Bookshelf v10.1.3.2: Best Practices For Teradata Deployments

Oracle^®Business Intelligence Applications Installation and Configuration Guide > Preinstallation and Predeployment Considerations for Oracle BI Applications > Teradata-Specific Database Guidelines for Oracle Business Analytics Warehouse >

Best Practices For Teradata Deployments

This sections contains the recommended best practises for maximising performance in Teradata deployments, and contains the following topics:

NOTE: The following best practices should be treated as customizations. You should follow standard customization methodology, such as copying the mapping to a Custom folder. You should never make these changes directly in the OTB objects.

LEFT OUTER JOIN Issue

Teradata redistributes the OUTER table according to the join key, unless the INNER table is tiny. If the INNER table is tiny, the INNER table could be simply copied to all AMPs and the OUTER table would not be redistributed.

Many fact SIL mappings need to get the dimensional ROW_WID from ROW_ID/INTEGRATION_ID. For example, W_PER_RANK_FS.ACCNT_ID needs to be converted to ACCNT_WID before loading into W_PER_RANK_F table. Since ACCT_ID is nullable, the join between W_PER_RANK_FS and W_ORG_D is defined as a LEFT OUTER JOIN.

However, the percentage of NULLs in ACCT_ID column can be as high as 50% or more depending on the data set. When redistributing the W_PER_RANK_FS according to ACCT_ID, all rows with ACCT_ID = NULL are put onto a single AMP.

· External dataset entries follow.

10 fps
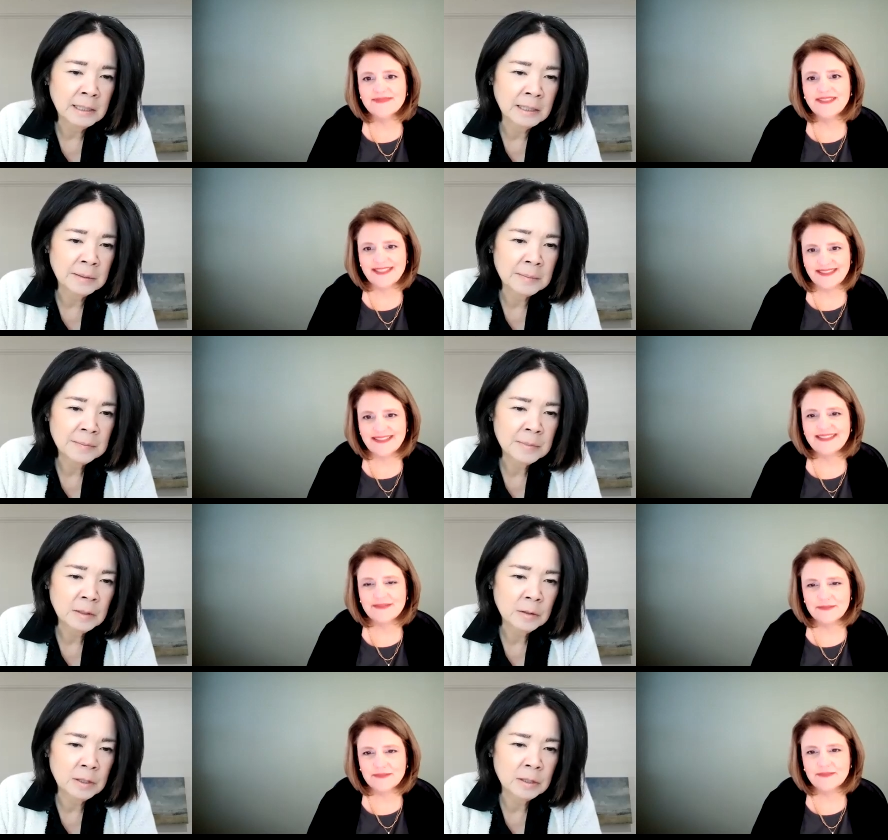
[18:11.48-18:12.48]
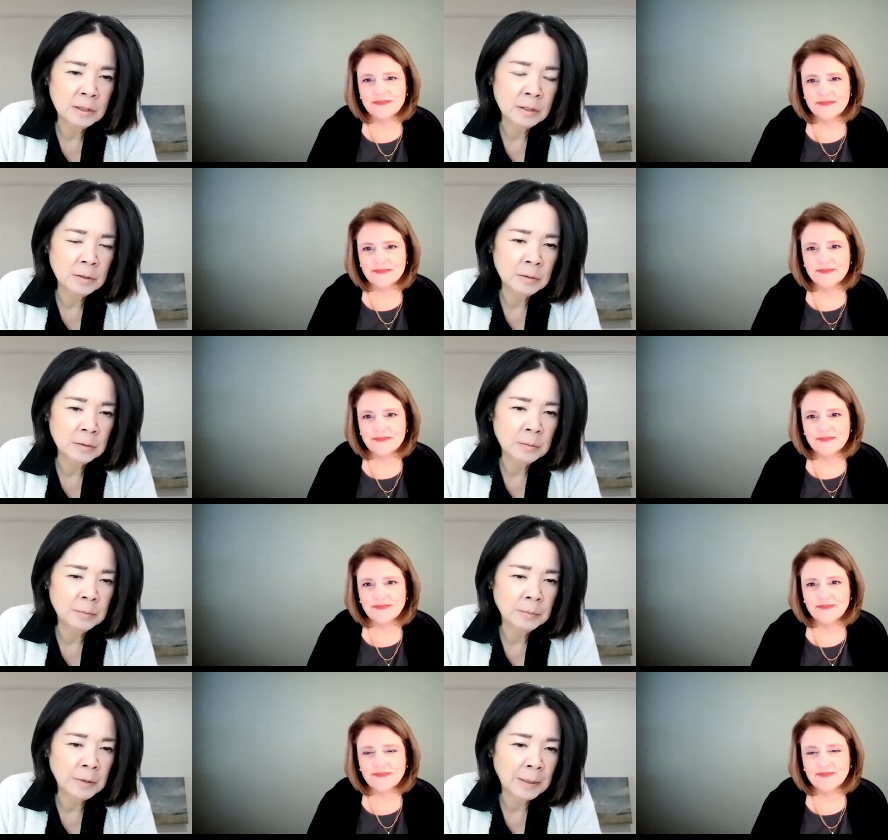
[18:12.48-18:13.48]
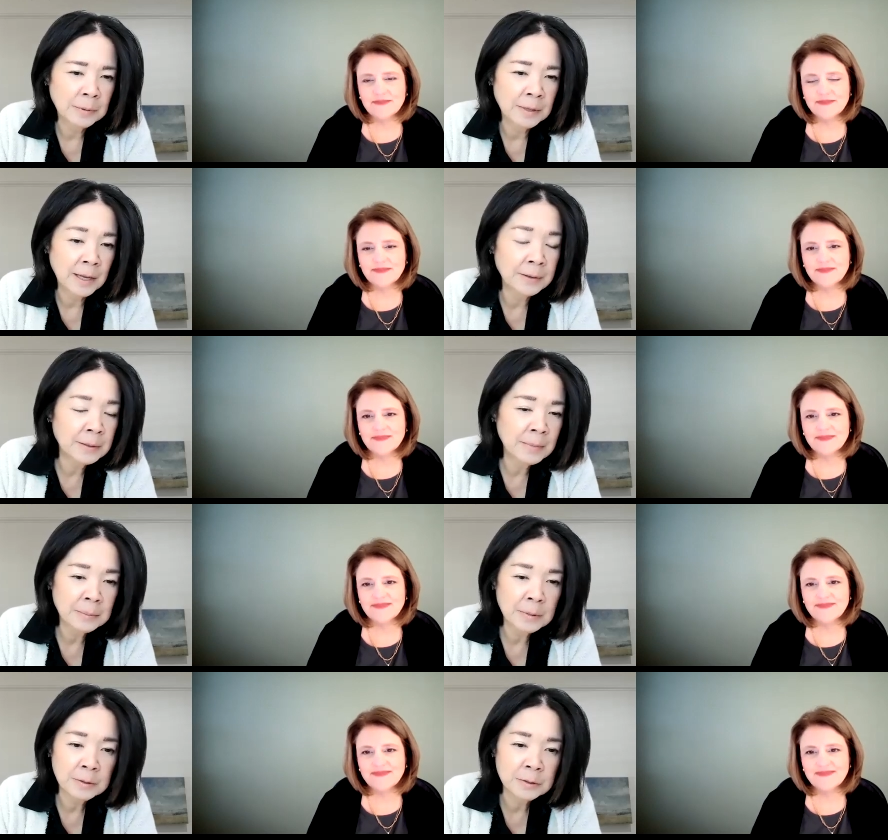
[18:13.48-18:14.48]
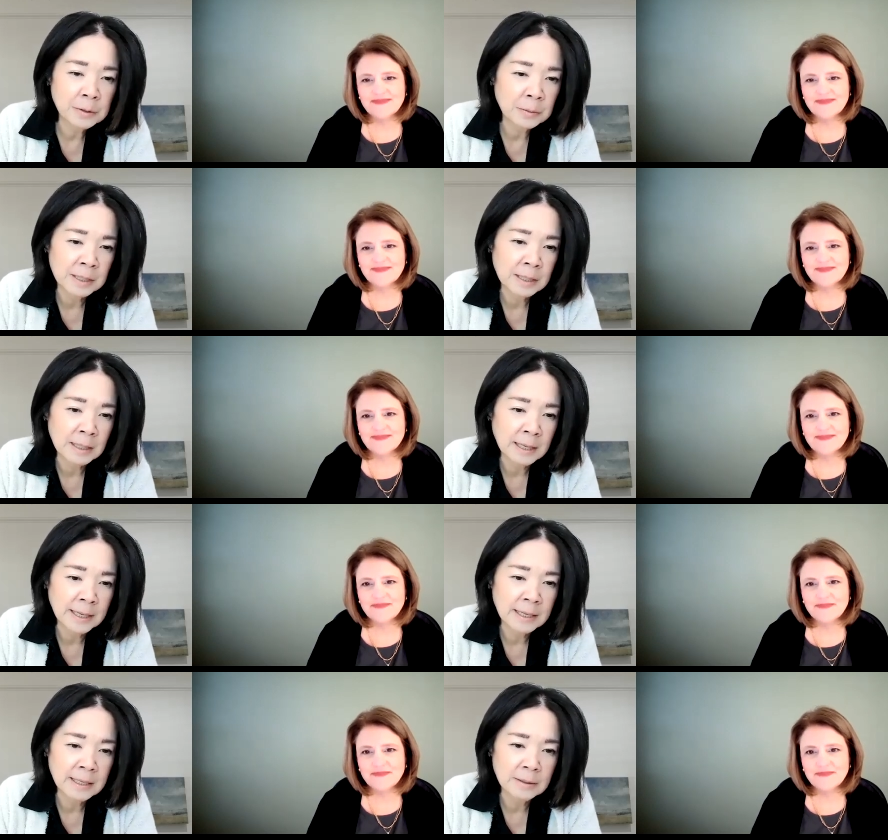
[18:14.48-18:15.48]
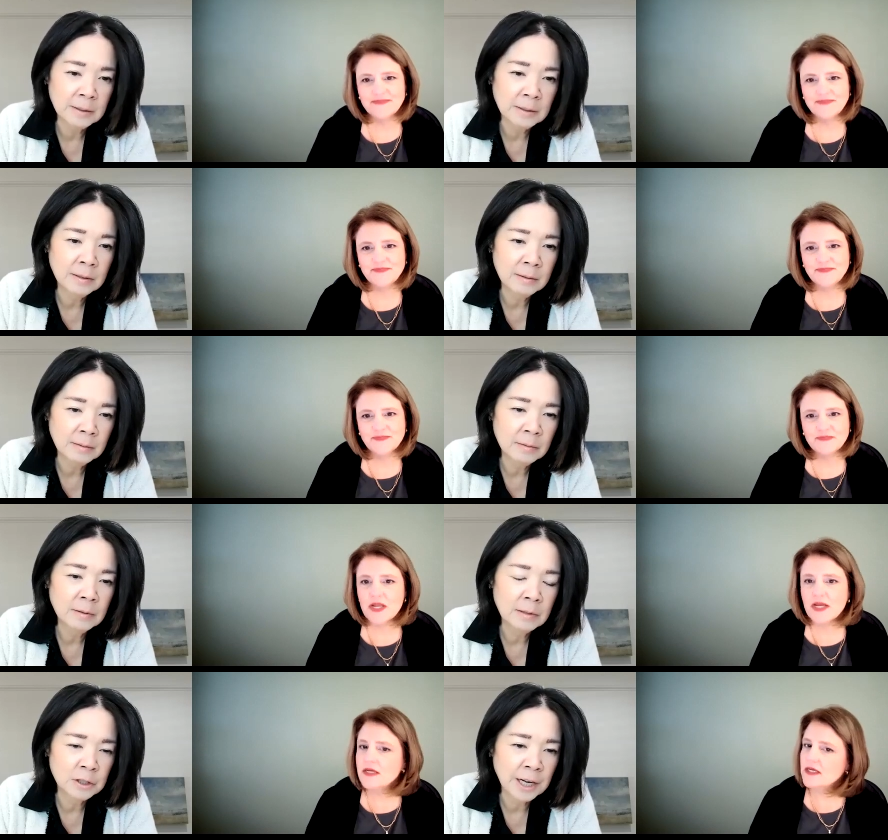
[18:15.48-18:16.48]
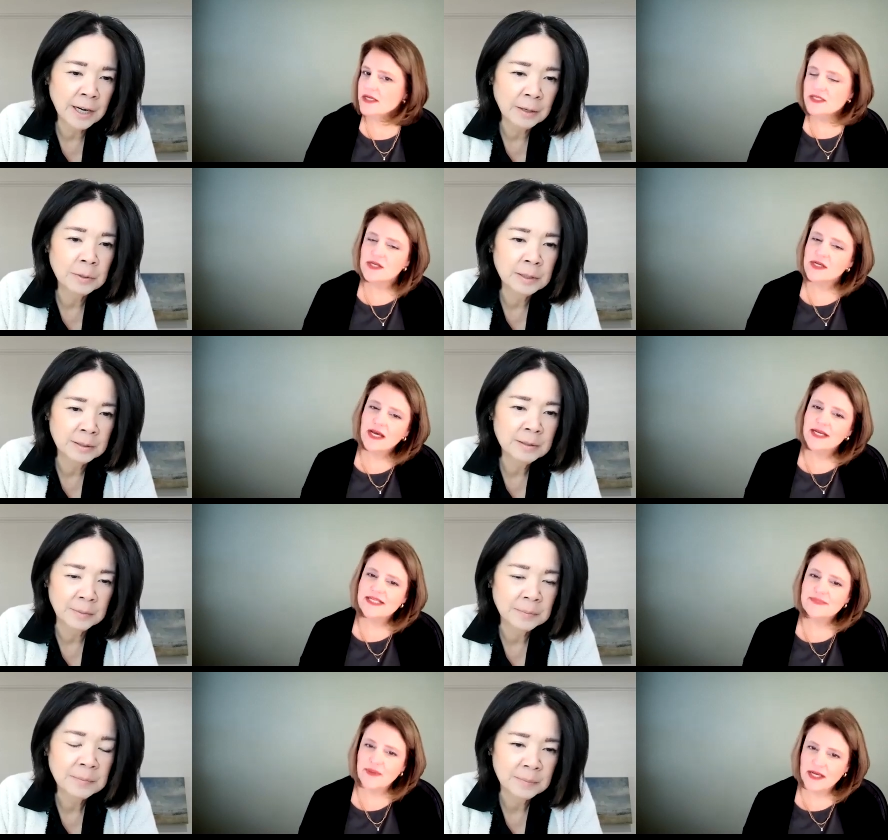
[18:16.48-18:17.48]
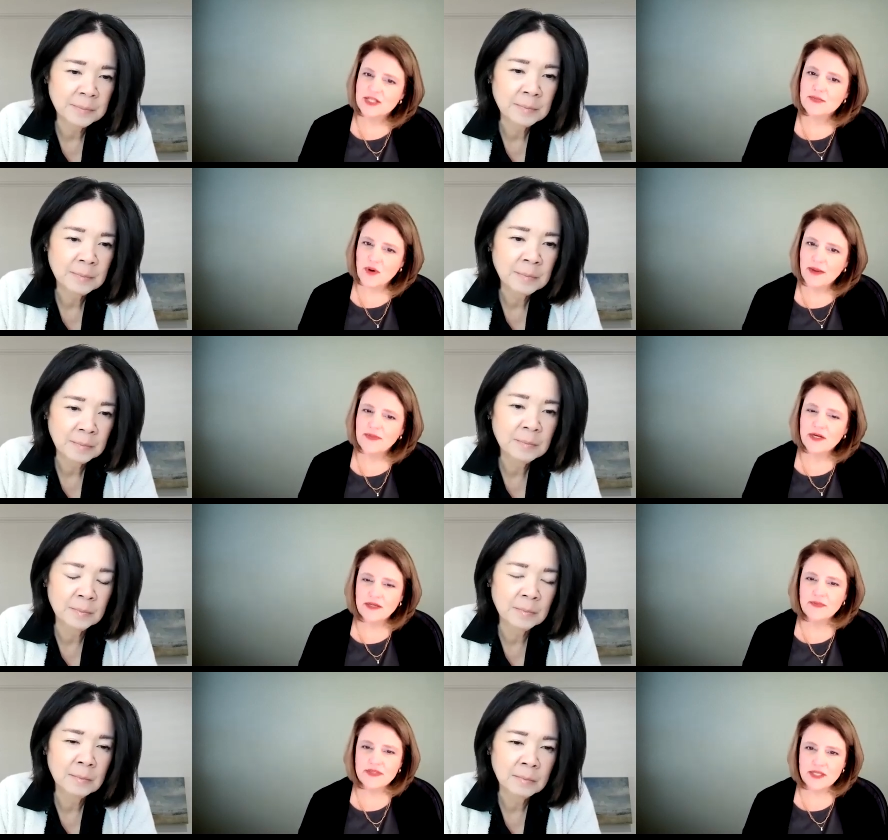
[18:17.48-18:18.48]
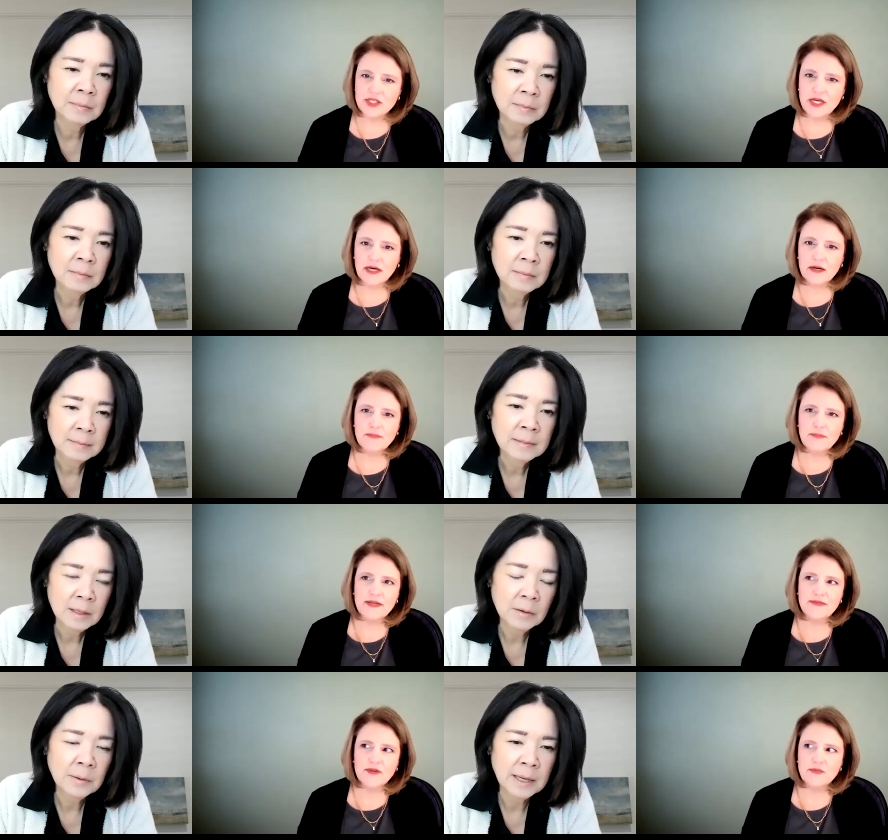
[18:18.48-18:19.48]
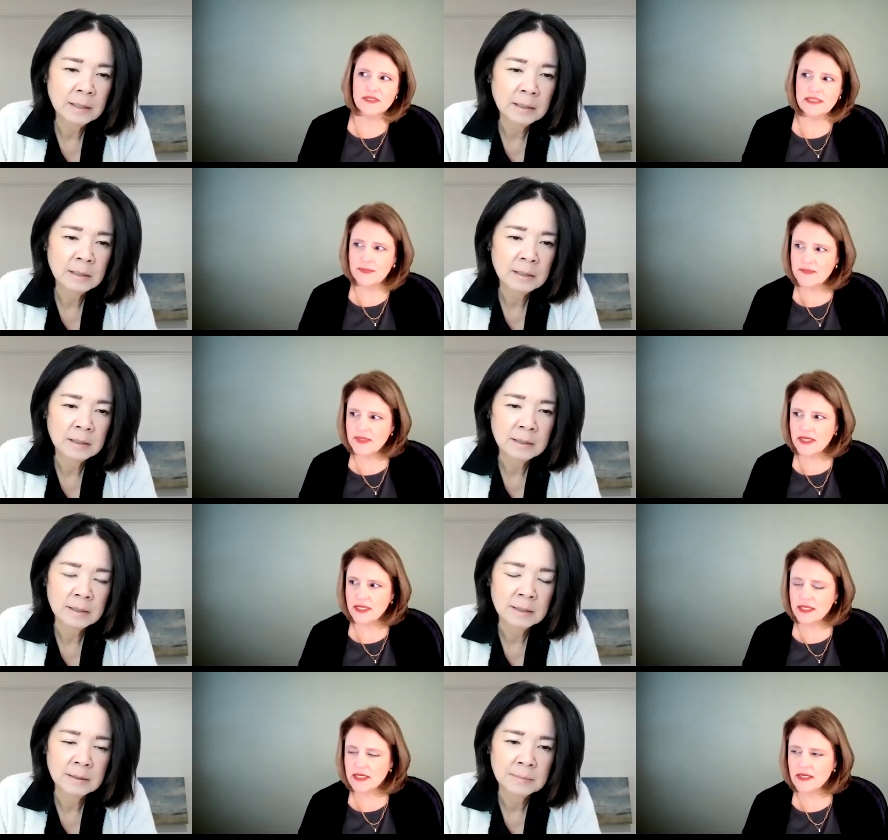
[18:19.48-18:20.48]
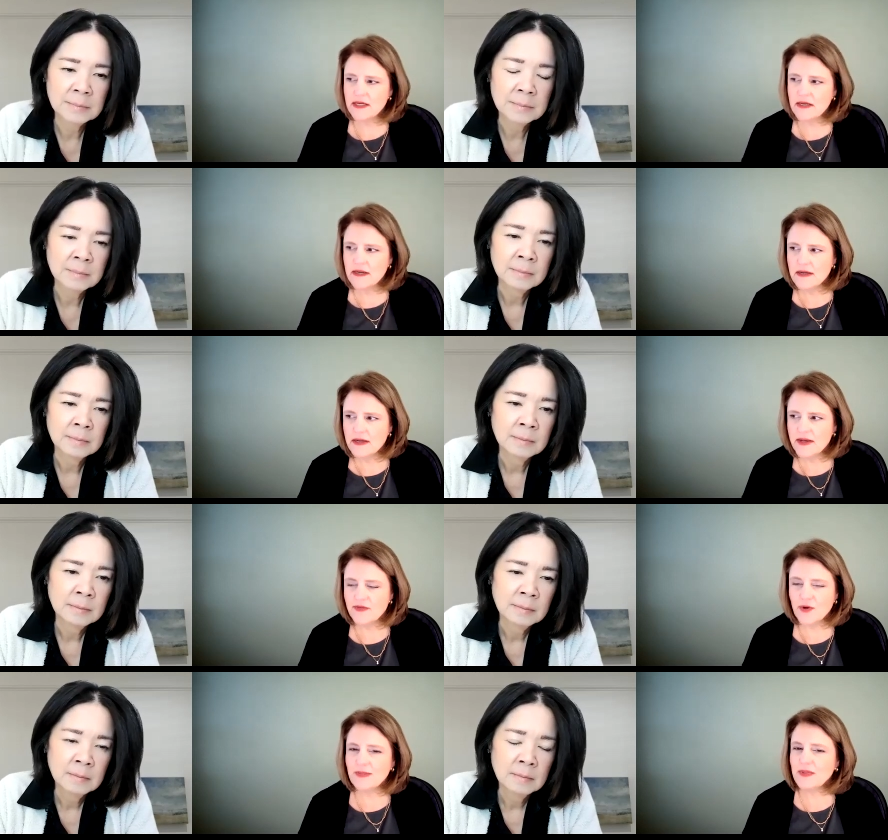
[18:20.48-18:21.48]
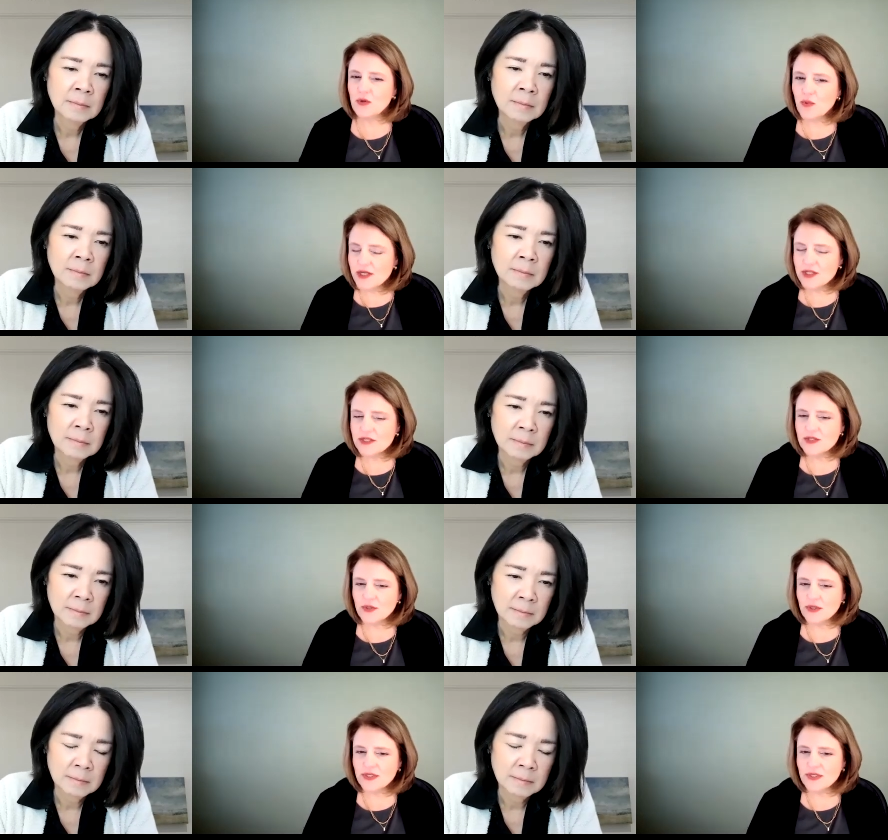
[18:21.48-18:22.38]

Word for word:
Speaker 1: Um, did you prep with the other members, or was it like
Speaker 2: the chair? Not, not as much, primarily with the chair, but if there was something, if there had been questions or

Although a Teradata database usually has hundreds of gigabytes of spool space, the spool space is allocated across hundreds of AMPs. The spool space for each AMP is limited (for example, to two gigabytes).

When a large percentage of W_PER_RANK_FS is distributed to a single AMP, this can result in insufficient spool space being available. This happens when too much data is spooled onto one AMP, not because the spool space is too small.

To work with Teradata's mechanism of parallel processing, and resolving the LEFT OUTER JOIN, SQL must be re-written.

As an example, refer to the following original SQL:

SELECT ... FROM

W_PER_RANK_FS FS LEFT OUTER JOIN W_ORG_D ORG ON

FS.ACCNT_ID = ORG.INTEGRATION_ID AND

FS.DATASOURCE_NUM_ID = ORG.DATASOURCE_NUM_ID

The above SQL should be re-coded as follows:

SELECT ... FROM

W_PER_RANK_FS FS LEFT OUTER JOIN

(SELECT

FS.INTEGRATION_ID, FS.DATASOURCE_NUM_ID, ORG.ROW_WID, ORG.GEO_WID

FROM

W_PER_RANK_FS FS, W_ORG_D ORG

WHERE

FS.ACCNT_ID = ORG.INTEGRATION_ID AND FS.DATASOURCE_NUM_ID = ORG.DATASOURCE_NUM_ID AND FS.ACCNT_ID IS NOT NULL)

ORG ON

FS.DATASOURCE_NUM_ID = ORG.DATASOURCE_NUM_I AND

FS.INTEGRATION_ID = ORG.INTEGRATION_ID

The same SQL re-coding method can be used for other Source Qualifiers that run into spool space problems.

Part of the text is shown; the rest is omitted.